The cost? A domestic brain drain

The outward expansion is bleeding skilled workers to the Gulf, pushing local wages higher. As contractors navigate red tape to get teams abroad — like a USD 2.5k work visa for an Egyptian project manager in Iraq — the macroeconomic risk is that this relocation leaves the domestic market starved of talent.

The contractor’s structural piece is the sharpest evidence of survival, not just potential. As tracked in previous coverage, contractors are navigating a liquidity crunch and margin erosion. Nominal contract values mask deep losses, with asphalt costs jumping from EGP 100 per sqm at signing to EGP 350 today. State compensation covers only 60-70% of actual losses while imported supplies eat 40-50% of project costs in foreign currency, leaving local projects exposed to FX shocks.
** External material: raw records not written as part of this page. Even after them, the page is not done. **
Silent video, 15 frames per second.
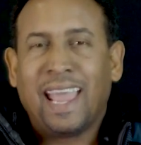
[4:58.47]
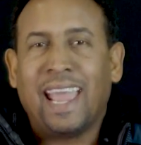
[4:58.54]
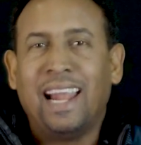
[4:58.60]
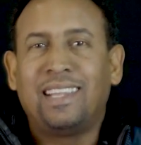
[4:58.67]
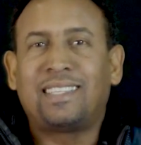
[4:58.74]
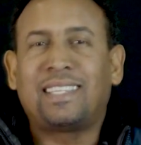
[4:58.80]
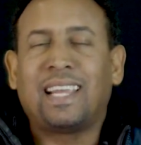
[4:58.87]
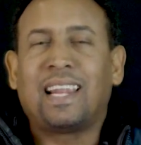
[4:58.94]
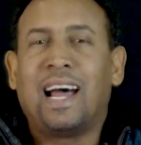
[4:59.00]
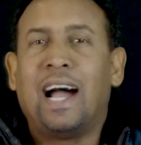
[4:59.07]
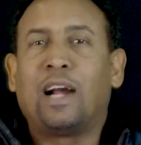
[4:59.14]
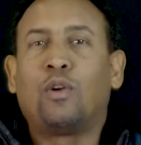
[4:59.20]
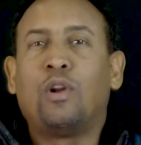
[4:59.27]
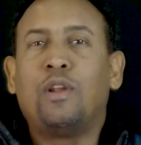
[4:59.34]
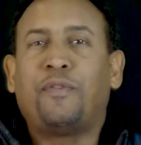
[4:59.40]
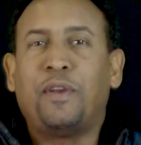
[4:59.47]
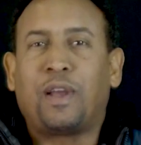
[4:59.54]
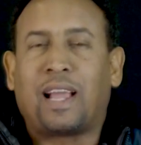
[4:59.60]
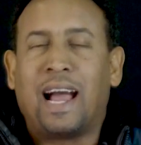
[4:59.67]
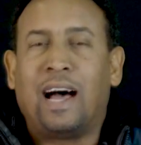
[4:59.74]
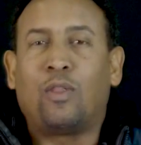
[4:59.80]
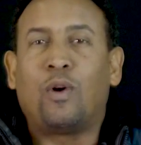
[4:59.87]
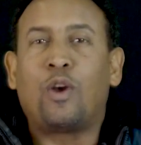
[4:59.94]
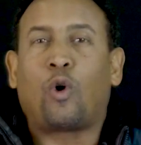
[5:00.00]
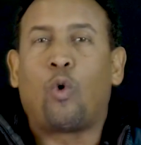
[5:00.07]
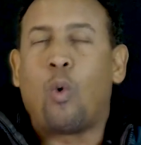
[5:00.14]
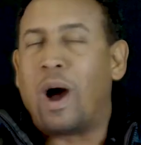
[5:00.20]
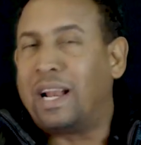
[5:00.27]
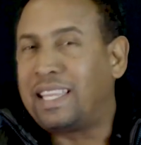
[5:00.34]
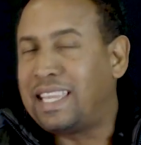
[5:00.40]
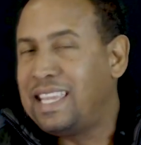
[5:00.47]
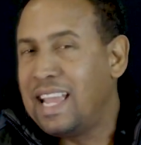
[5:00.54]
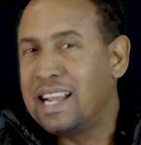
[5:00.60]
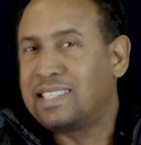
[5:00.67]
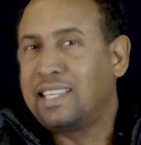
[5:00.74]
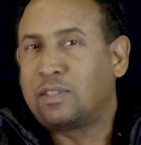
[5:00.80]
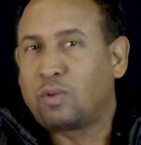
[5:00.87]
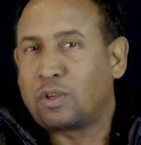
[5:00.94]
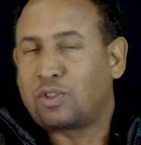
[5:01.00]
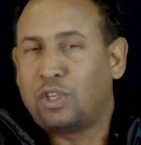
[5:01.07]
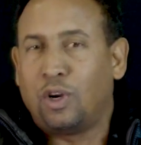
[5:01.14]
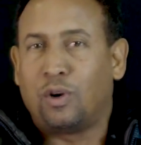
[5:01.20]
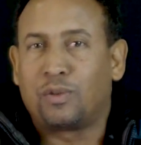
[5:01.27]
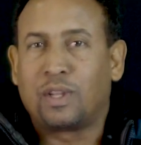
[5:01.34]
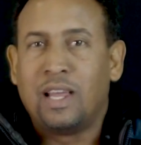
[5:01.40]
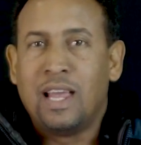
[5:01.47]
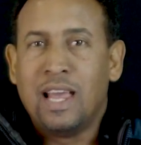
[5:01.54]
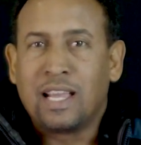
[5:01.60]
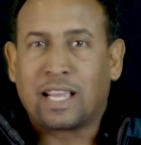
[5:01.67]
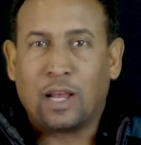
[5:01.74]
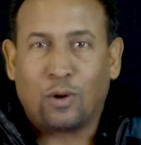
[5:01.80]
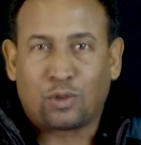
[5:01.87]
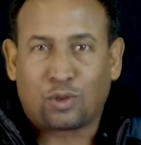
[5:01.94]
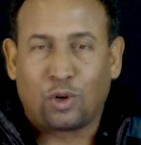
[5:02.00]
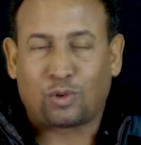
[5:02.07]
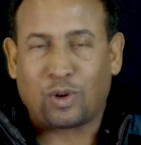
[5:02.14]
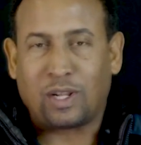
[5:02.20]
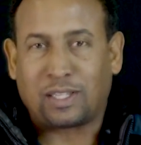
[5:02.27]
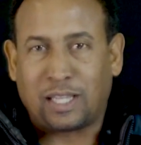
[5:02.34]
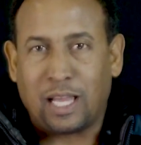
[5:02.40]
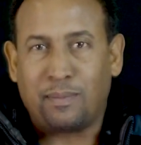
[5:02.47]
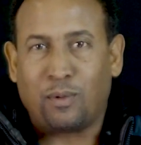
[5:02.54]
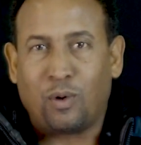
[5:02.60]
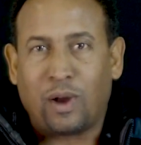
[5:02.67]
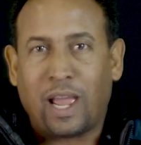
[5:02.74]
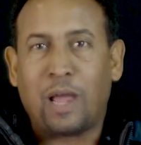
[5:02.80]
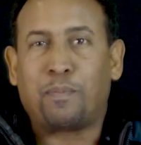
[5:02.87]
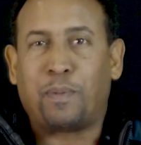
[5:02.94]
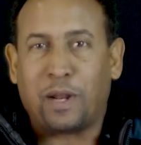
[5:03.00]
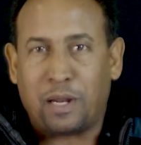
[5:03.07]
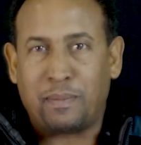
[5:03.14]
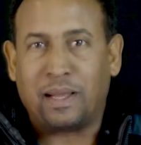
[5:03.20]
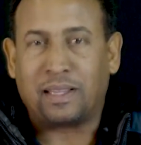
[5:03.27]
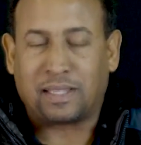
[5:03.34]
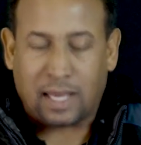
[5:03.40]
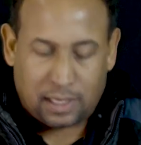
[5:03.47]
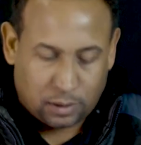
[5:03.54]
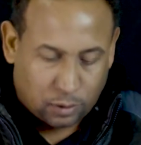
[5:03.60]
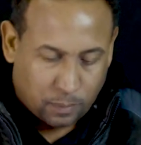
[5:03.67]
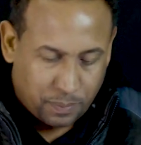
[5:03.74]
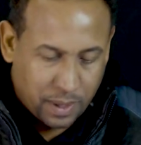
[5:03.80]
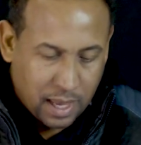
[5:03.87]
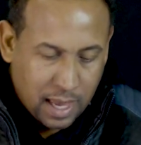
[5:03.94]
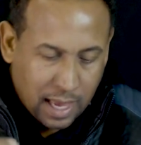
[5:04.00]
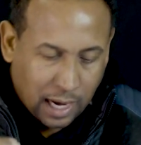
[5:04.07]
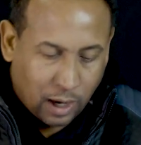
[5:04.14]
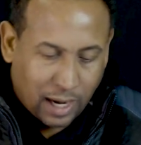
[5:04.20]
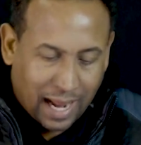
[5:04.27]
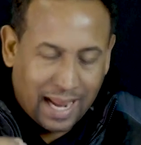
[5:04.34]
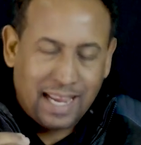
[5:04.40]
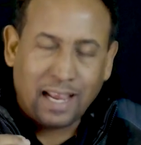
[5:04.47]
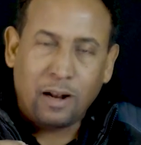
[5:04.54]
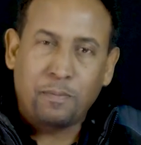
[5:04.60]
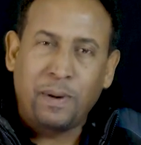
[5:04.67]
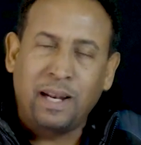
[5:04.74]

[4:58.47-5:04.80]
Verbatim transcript: Él será glorificado en cualquier situación que nosotros estemos experimentando. Ahora, en el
The margin squeeze has fractured the market. Large players shield their balance sheets through foreign backlogs, evidenced by Orascom Construction’s USD 9.0 bn backlog in FY 2025, driven heavily by an 80.6% jump in its US backlog. Conversely, second- and third-tier contractors stuck at home are selling assets to stay in the market, with some facing bankruptcy. The EFCBC is now lobbying for state backing to turn construction exports into a primary hard currency earner.

Does the money come back?

Self-generating USD abroad reduces demand on Egypt’s interbank market, which Abu Basha describes as a healthy outcome of devaluation. As the numbers above show, the ratio of investment income receipts to outward FDI flows has risen significantly since 2022, proving that inflows are entering the system.
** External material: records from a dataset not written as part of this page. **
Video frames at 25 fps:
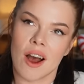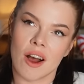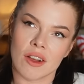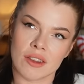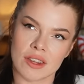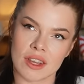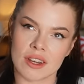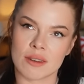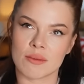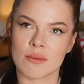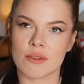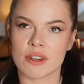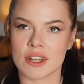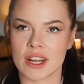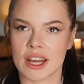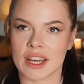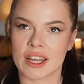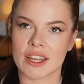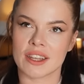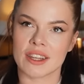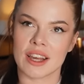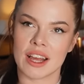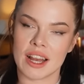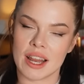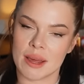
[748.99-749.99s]
chociaż może
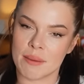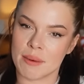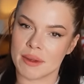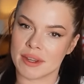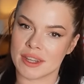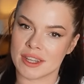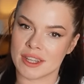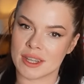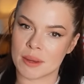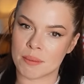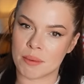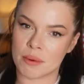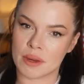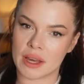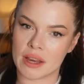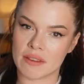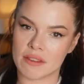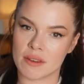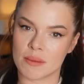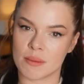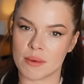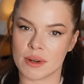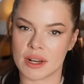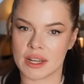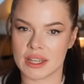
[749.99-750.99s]
jakieś elementy się
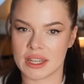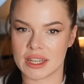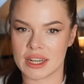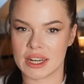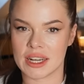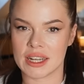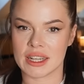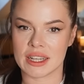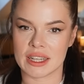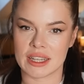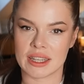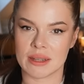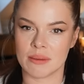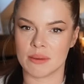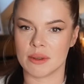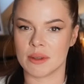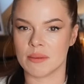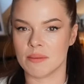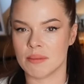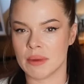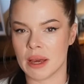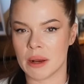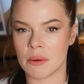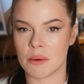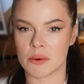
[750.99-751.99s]
pojawią, bo generalnie chcę mieć
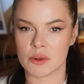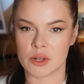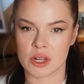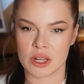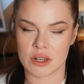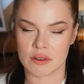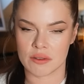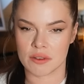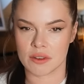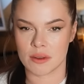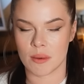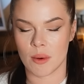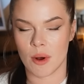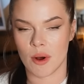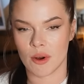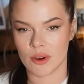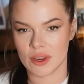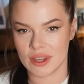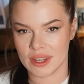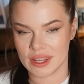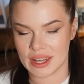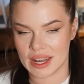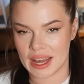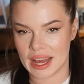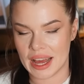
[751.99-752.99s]
biało-czerwoną
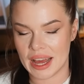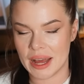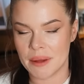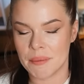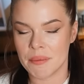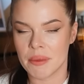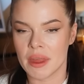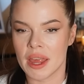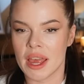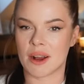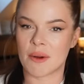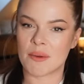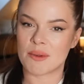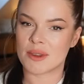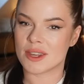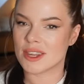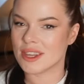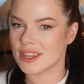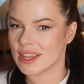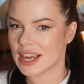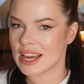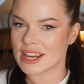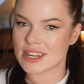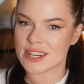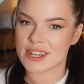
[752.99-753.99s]
choinkę, taką
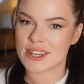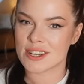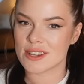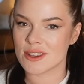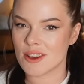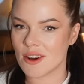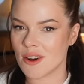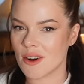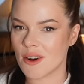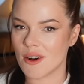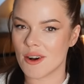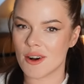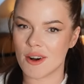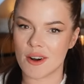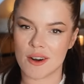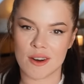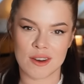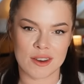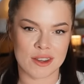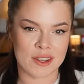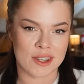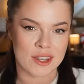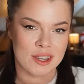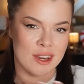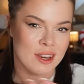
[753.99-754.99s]
śnieżno...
But the BOP benefit materializes only if income is repatriated. Genena warns that if income flows into offshore SPVs — shell companies set up in low-tax jurisdictions to route income — rather than back to Egypt, the BOP benefit evaporates. The precise breakdown between repatriated earnings and reinvested income deserves closer institutional attention, Magdy adds.

The state’s position

The government views outward expansion as a source of future hard currency, not a drain. The Sovereign Fund of Egypt is exploring outward investments, and the Central Bank frames outward capital mobility as a feature, Magdy says. Capital controls would contradict Egypt’s IMF commitments. The 2022 episode showed the cost of restricting USD flows, damaging investor confidence.

Why it matters

The outward expansion is an attempt to build new USD income streams and diversify risk — a convergence of strategic hedging, opportunism, domestic constraints, and the GCC investment cycle. The indicator to watch is the CBE’s balance of payments data, specifically whether “primary income” starts to move meaningfully as these cross-border projects mature.